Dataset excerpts
------------------------------

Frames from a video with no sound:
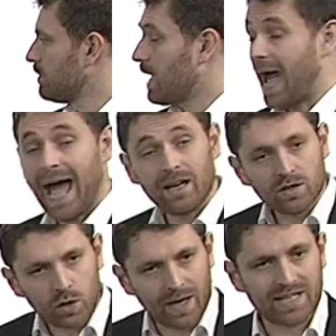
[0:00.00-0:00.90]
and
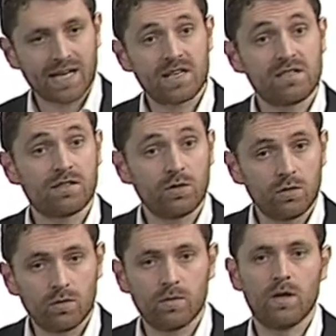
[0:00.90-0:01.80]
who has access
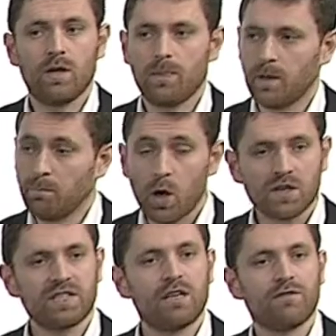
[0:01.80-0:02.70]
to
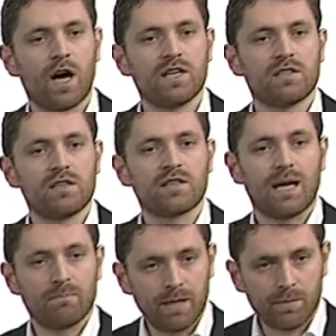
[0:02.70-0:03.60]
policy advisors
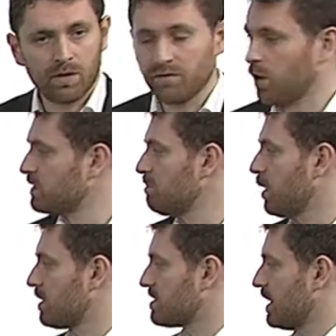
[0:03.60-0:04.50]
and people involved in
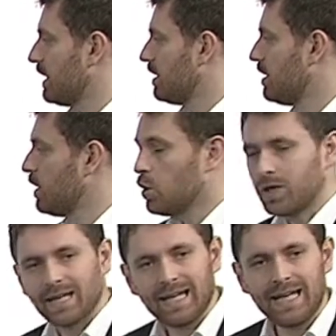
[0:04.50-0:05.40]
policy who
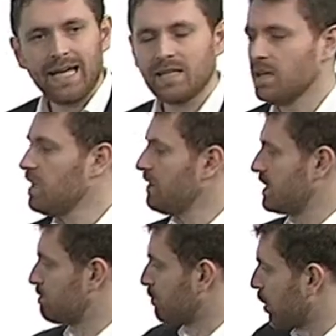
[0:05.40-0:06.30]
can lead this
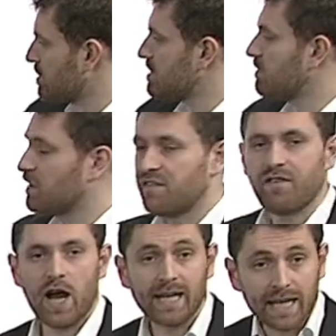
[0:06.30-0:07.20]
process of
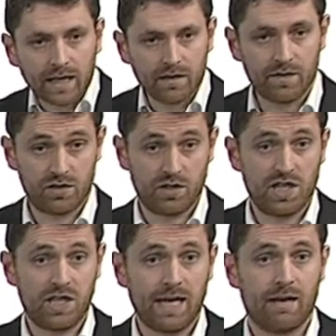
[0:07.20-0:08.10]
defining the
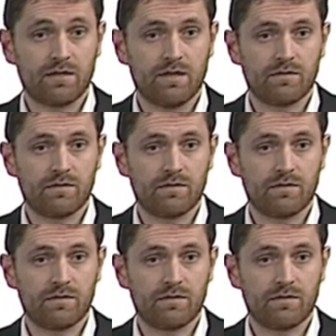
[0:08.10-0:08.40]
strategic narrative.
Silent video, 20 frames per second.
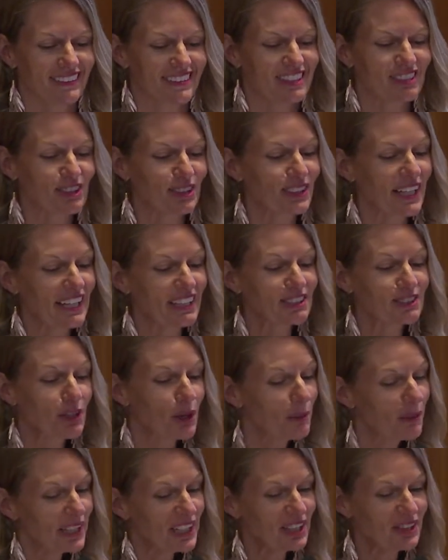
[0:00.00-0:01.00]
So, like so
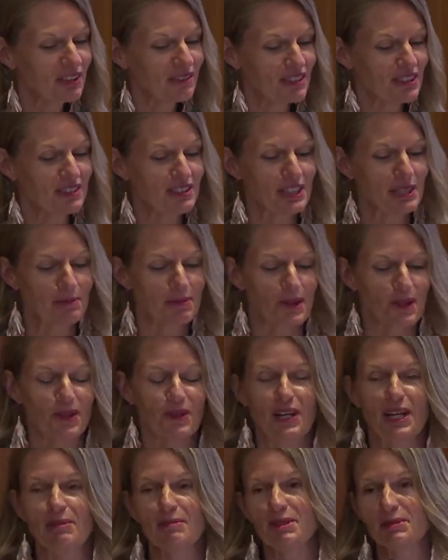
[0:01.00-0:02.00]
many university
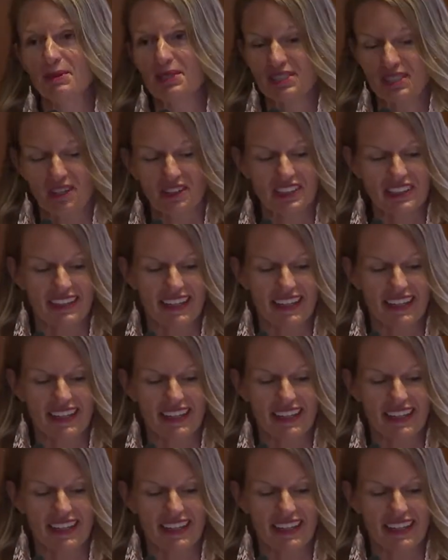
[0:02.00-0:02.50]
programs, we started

------------------------------

ABOUT THIS EXERCISE: Take the line that contains "[0:08.10-0:08.40]" and every line after it to the end of the records above; quote them exactly, leaving out the pictures.

TASK OUTPUT:
[0:08.10-0:08.40]
strategic narrative.
Silent video, 20 frames per second.
[0:00.00-0:01.00]
So, like so
[0:01.00-0:02.00]
many university
[0:02.00-0:02.50]
programs, we started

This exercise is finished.